Jerzy Ostrowski1, Tymon Rubel, Lucjan S Wyrwicz, Michal Mikula, Andrzej Bielasik, Eugeniusz Butruk, Jaroslaw Regula.   

Abstract

It has been proposed recently that gastroesophageal reflux disease (GERD) patients may be categorized into three distinct groups exhibiting non-erosive reflux disease (NERD), erosive reflux disease (ERD), and Barrett's esophagus (BE). Measurement of relative gene expression levels was undertaken to identify distinct molecular subclasses in different variants of gastroesophageal disease. The measurements were made with Affymetrix U133A 2.0 GeneChips and RNA isolated from mucosal samples of normal squamous esophageal epithelium from 24, 28, and 26 patients with NERD, ERD and BE, respectively. Statistical testing of microarray data showed that gene expression profiles are discriminative for BE and NERD, but not for combinations of BE and ERD or NERD and ERD. In addition, women developing NERD exhibited transcriptional patterns that differed from those of men with BE. In clustering analyses, we did not observe correlations between sex and assignment of gene expression profile of ERD patients to either the NERD or the BE group.
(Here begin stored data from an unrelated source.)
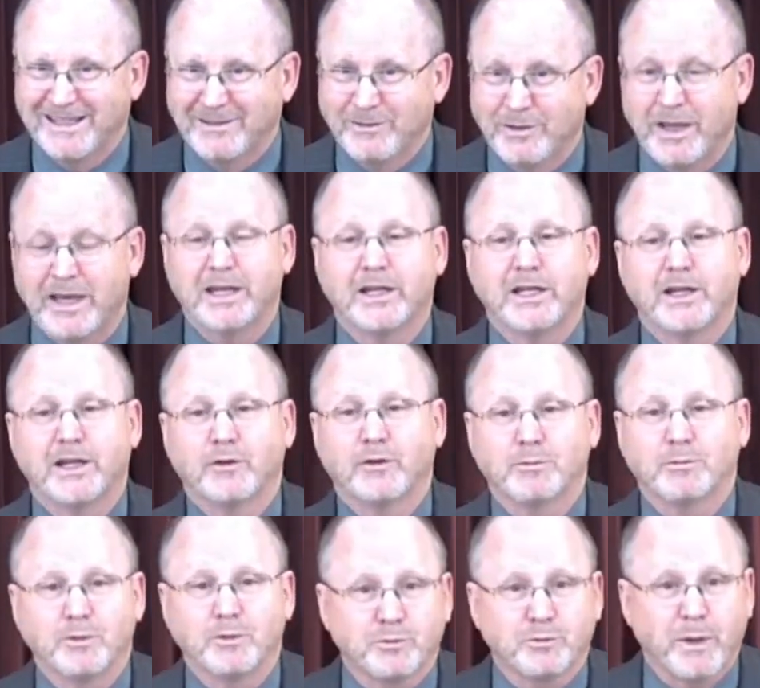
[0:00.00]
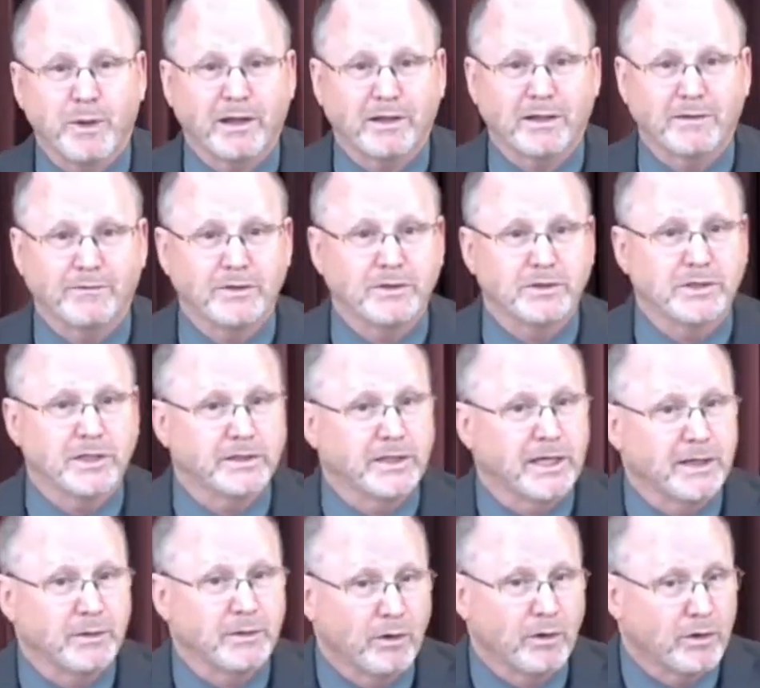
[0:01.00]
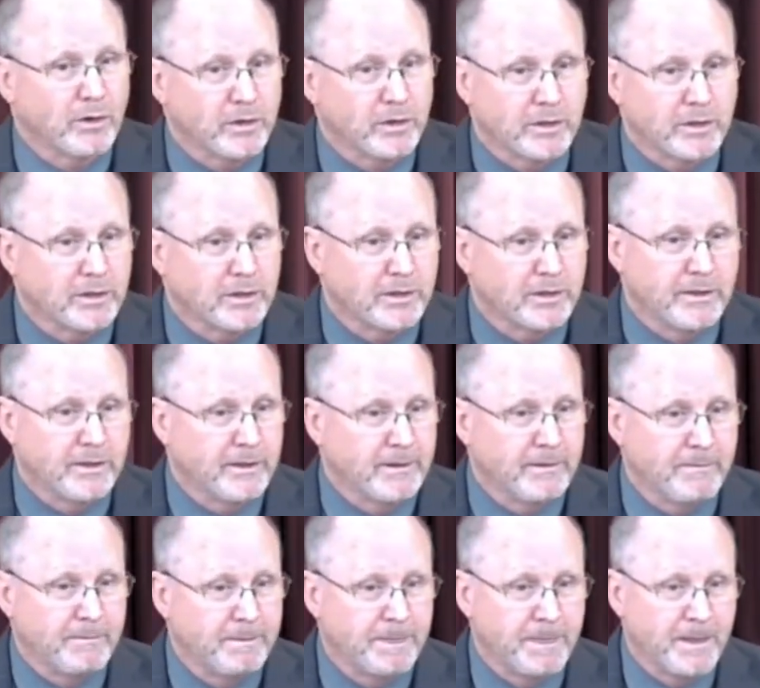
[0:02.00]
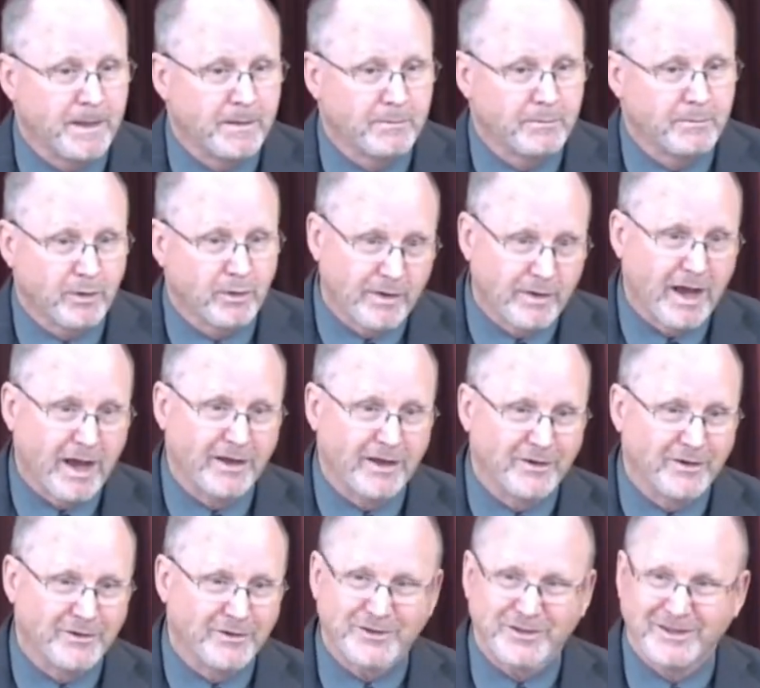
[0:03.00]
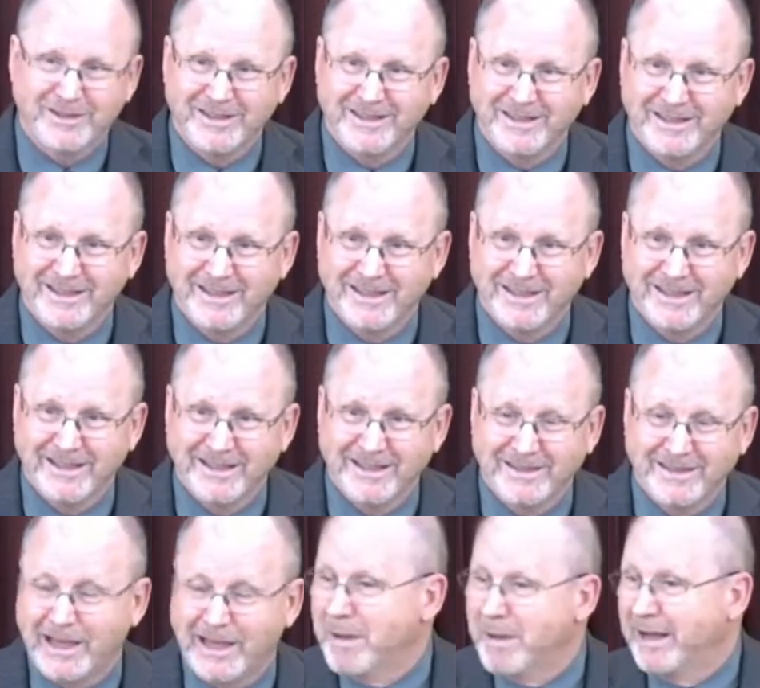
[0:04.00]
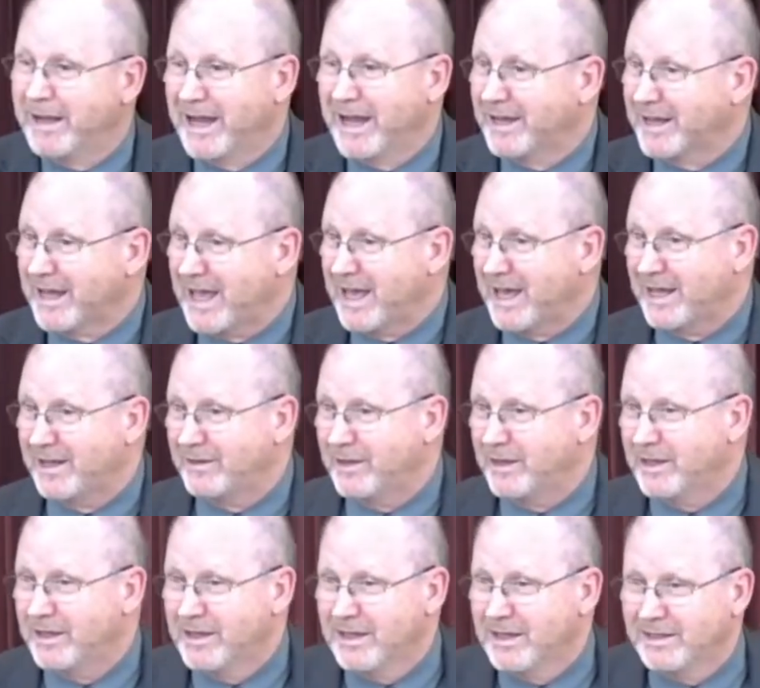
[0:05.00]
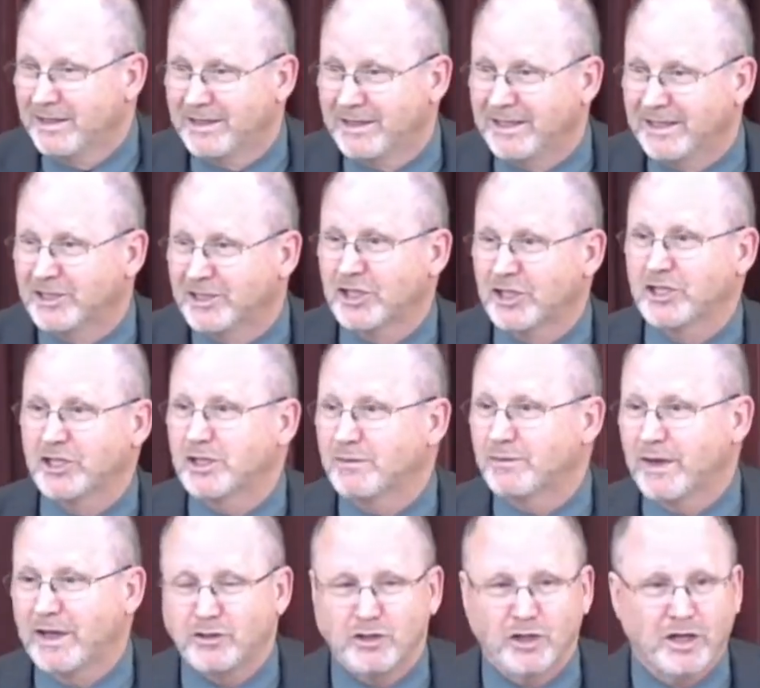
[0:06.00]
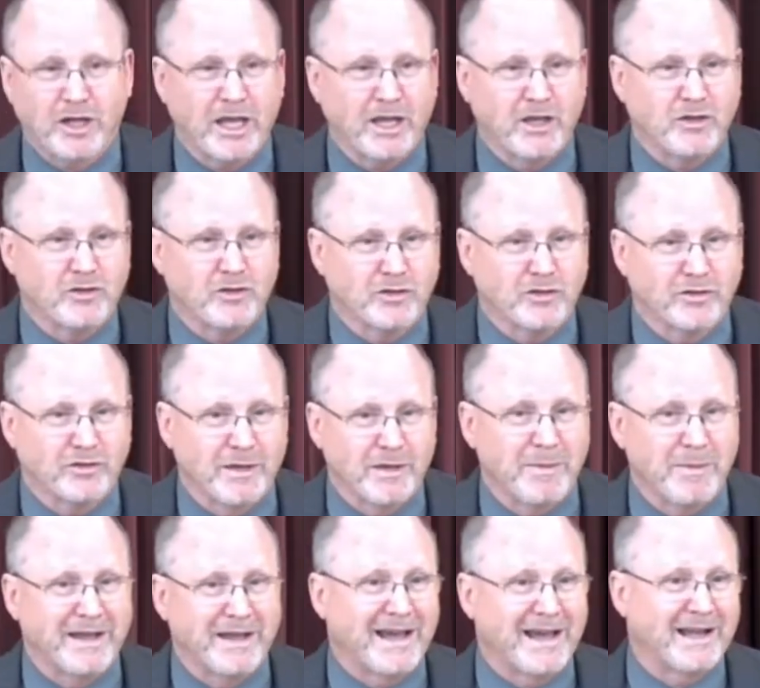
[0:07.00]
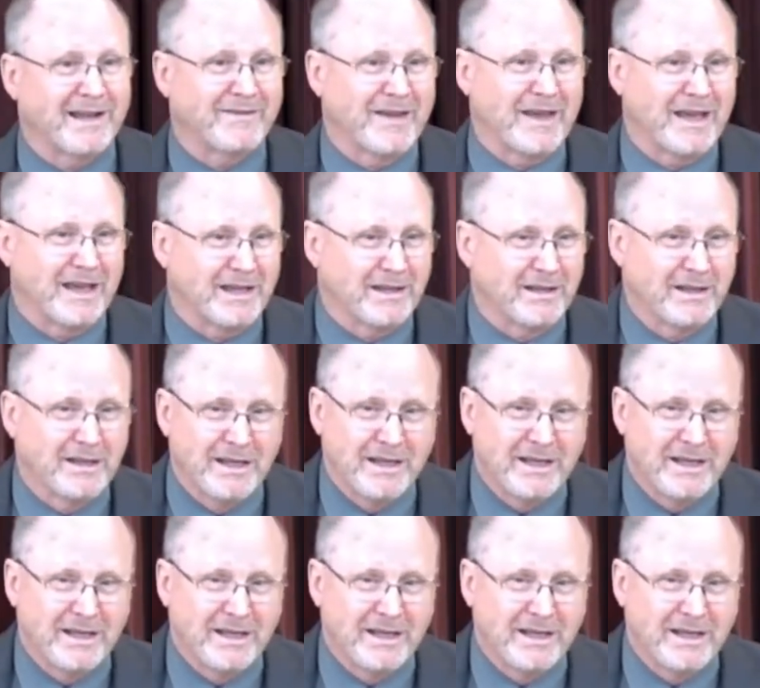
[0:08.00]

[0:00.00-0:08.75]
we had a different perspective and said they were good providers. They may not have had the, the extensive education, they may not have had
Although the biological significance of the identified genes remains uncertain, we hypothesize that GERD is a monophyletic disease that develops with the onset of gastroesophageal reflux and represents two main molecular classes, which may result in different progressions to inflammatory process within esophageal epithelium modulated by sexual dimorphism. While normal epithelium samples from NERD and BE patients are molecularly homogeneous, esophageal mucosa from ERD patients is molecularly similar to either NERD or BE. These findings may be useful for defining molecular markers which could predict potential progression to Barrett's metaplasia among patients with reflux disease.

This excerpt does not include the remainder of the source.